Reduced function set
One of the more interesting problems was hitting those functions that are “unavailable” in Silverlight but free to roam in Monotouch. My main example of this is XDocument.Load. My application makes use of a xml based web service to retrieve information for the user and as with most applications I need avoid using the UI thread to run this requests. The pattern I’d used for Monotouch was aimed a KISS since in my experience 2 of every 3 errors you get provide little or no clue as to what is actually causing the problem. So the idea is for the UI to make a single asynchronous call to the service and for that to make sequential calls to the underlying web service. Sure the overall time will be longer but the complexity is low;
The code I used to make the synchronous web service call was XDocument.Load. My original intention was to directly port the service code to WP7, this is where I hit this reduced function set problem in Silverlight. Silverlight does not allow XDocument.Load to go outside of the current XAP. What I’m supposed to do is make async calls to the web service via WebClient, well done Silverlight you’re forcing me to code properly. However, the code complexity has now risen because I now have to handle a number of events to satisfy the requirements;
So I now have the added complexity of gathering the async results from both service layers. Ok it’s not a bad thing to do but it does show that, rightly or wrongly, I have more flexibility to design (incorrectly?) a solution in Monotouch than I do in Silverlight.
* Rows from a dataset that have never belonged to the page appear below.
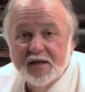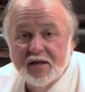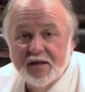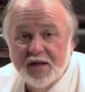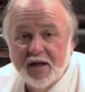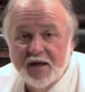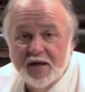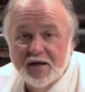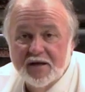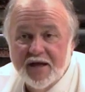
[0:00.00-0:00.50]

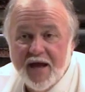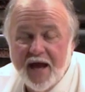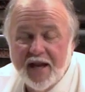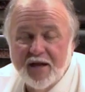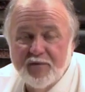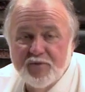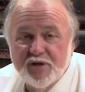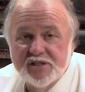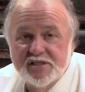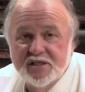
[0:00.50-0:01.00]
The
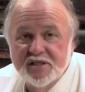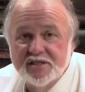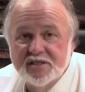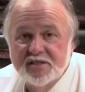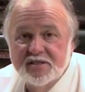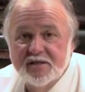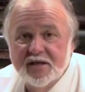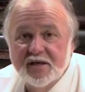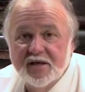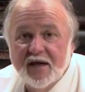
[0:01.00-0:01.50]
canning business
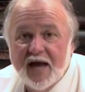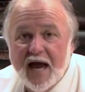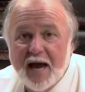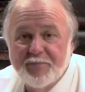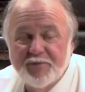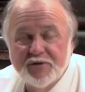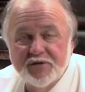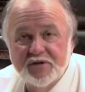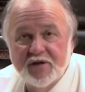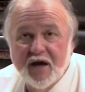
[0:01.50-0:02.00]

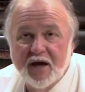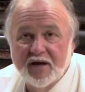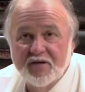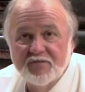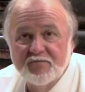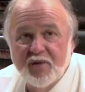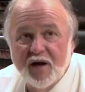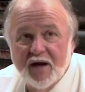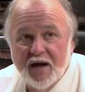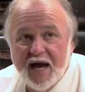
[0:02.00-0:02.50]
happened kind
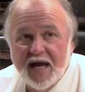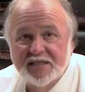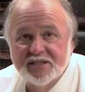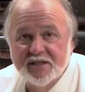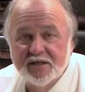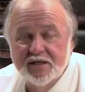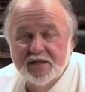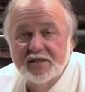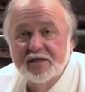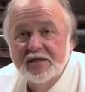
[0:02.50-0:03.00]
of by
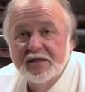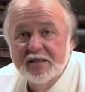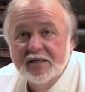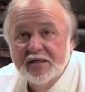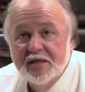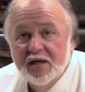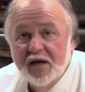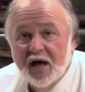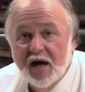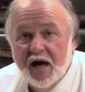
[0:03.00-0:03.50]
accident.
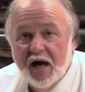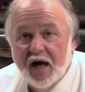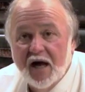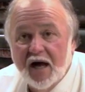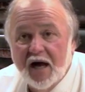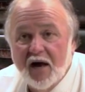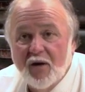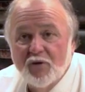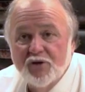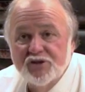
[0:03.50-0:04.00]

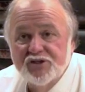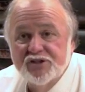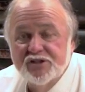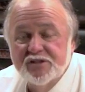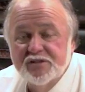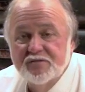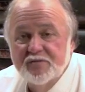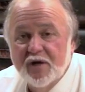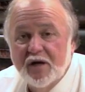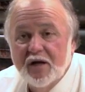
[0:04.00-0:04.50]
I
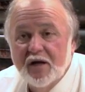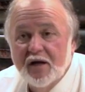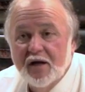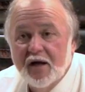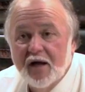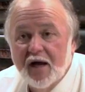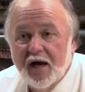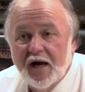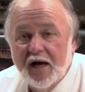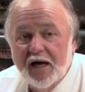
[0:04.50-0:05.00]
was
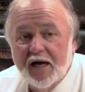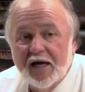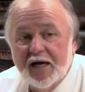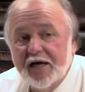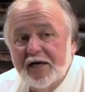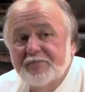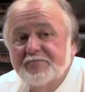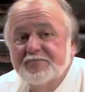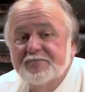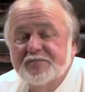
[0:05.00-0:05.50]

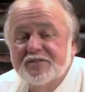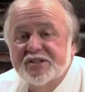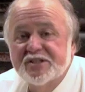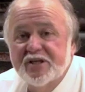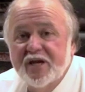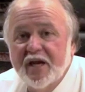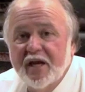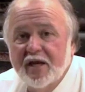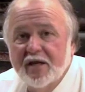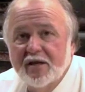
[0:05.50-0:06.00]

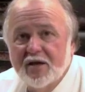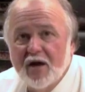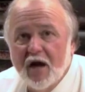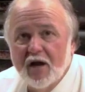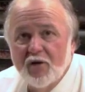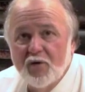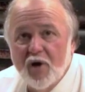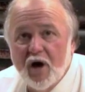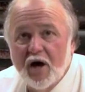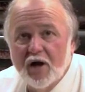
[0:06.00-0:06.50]
skiing in
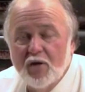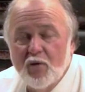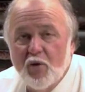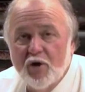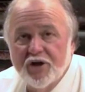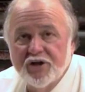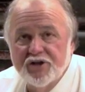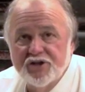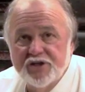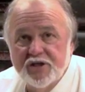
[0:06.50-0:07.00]
Colorado,
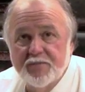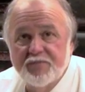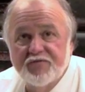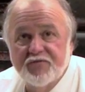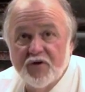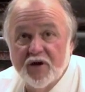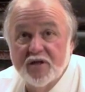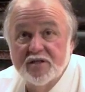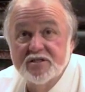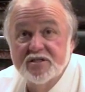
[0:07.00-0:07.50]
wanted to ship
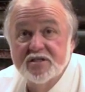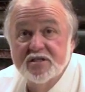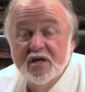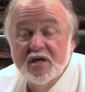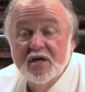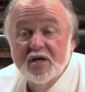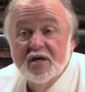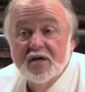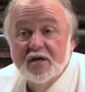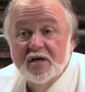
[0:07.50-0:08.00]
friends
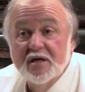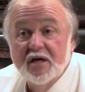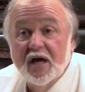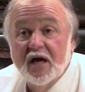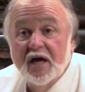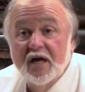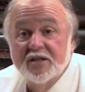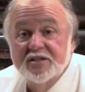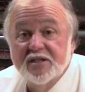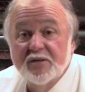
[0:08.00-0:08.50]

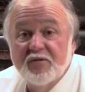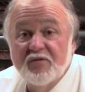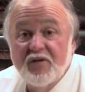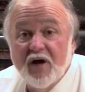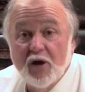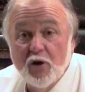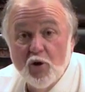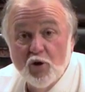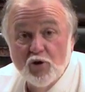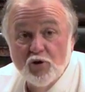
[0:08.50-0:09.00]
some of
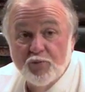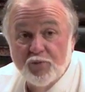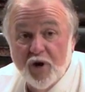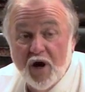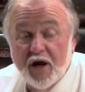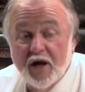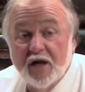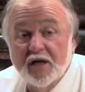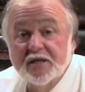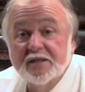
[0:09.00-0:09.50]
our local
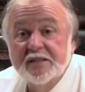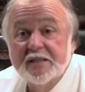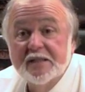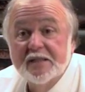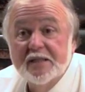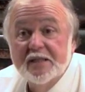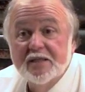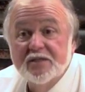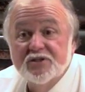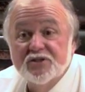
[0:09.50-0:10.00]
product.
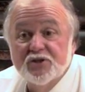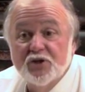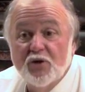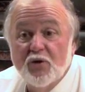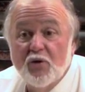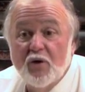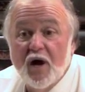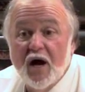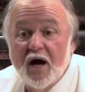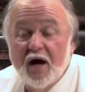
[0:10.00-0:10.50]

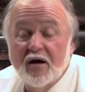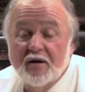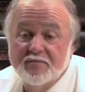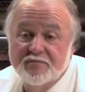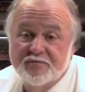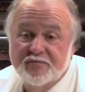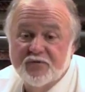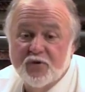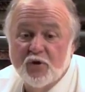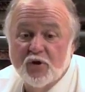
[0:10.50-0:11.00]
So,
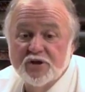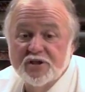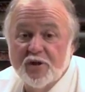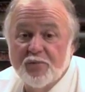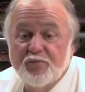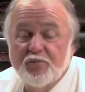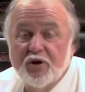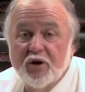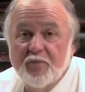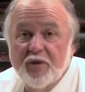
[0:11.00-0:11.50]
of course, I
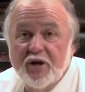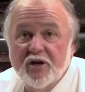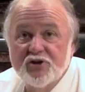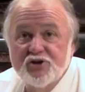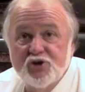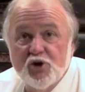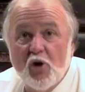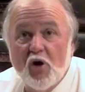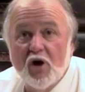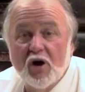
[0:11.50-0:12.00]
put them in a
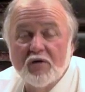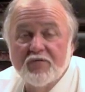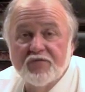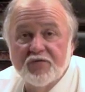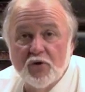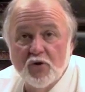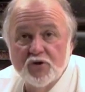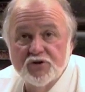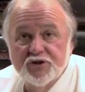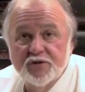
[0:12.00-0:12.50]
jar,
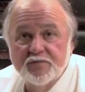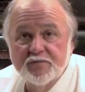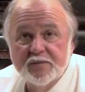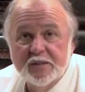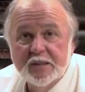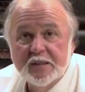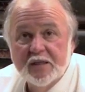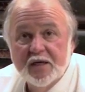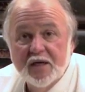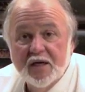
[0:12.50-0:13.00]
froze them,
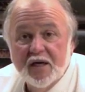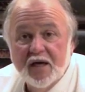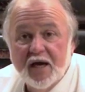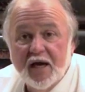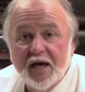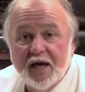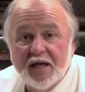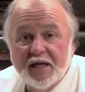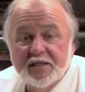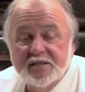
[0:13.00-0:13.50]

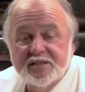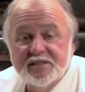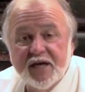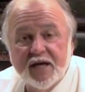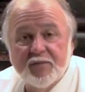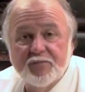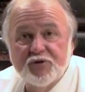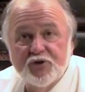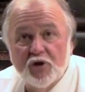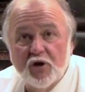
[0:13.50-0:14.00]
and
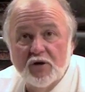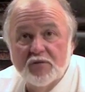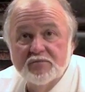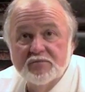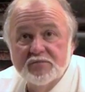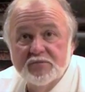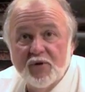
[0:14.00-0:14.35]
sent them to them.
Although it also shows that I’m far more confident in getting sensible errors back in Silverlight, and for people that are only familiar with Silverlight I’ll let you draw your own conclusions about the quality of errors in Monotouch.
Diagnostic Output
One irritating problem was Console.Write et al do not seem to produce any output to Visual Studio for WP7. Hopefully this is either something I’ve missed or a feature that will be there once out of Beta. I switched to System.Diagnostics.Debug instead.
Summary
This wasn’t intended as an in-depth study of porting between the two but simply to show that if you take a moment to spot where the differences are and investigate appropriate abstractions and patterns then you can save yourself a lot of time.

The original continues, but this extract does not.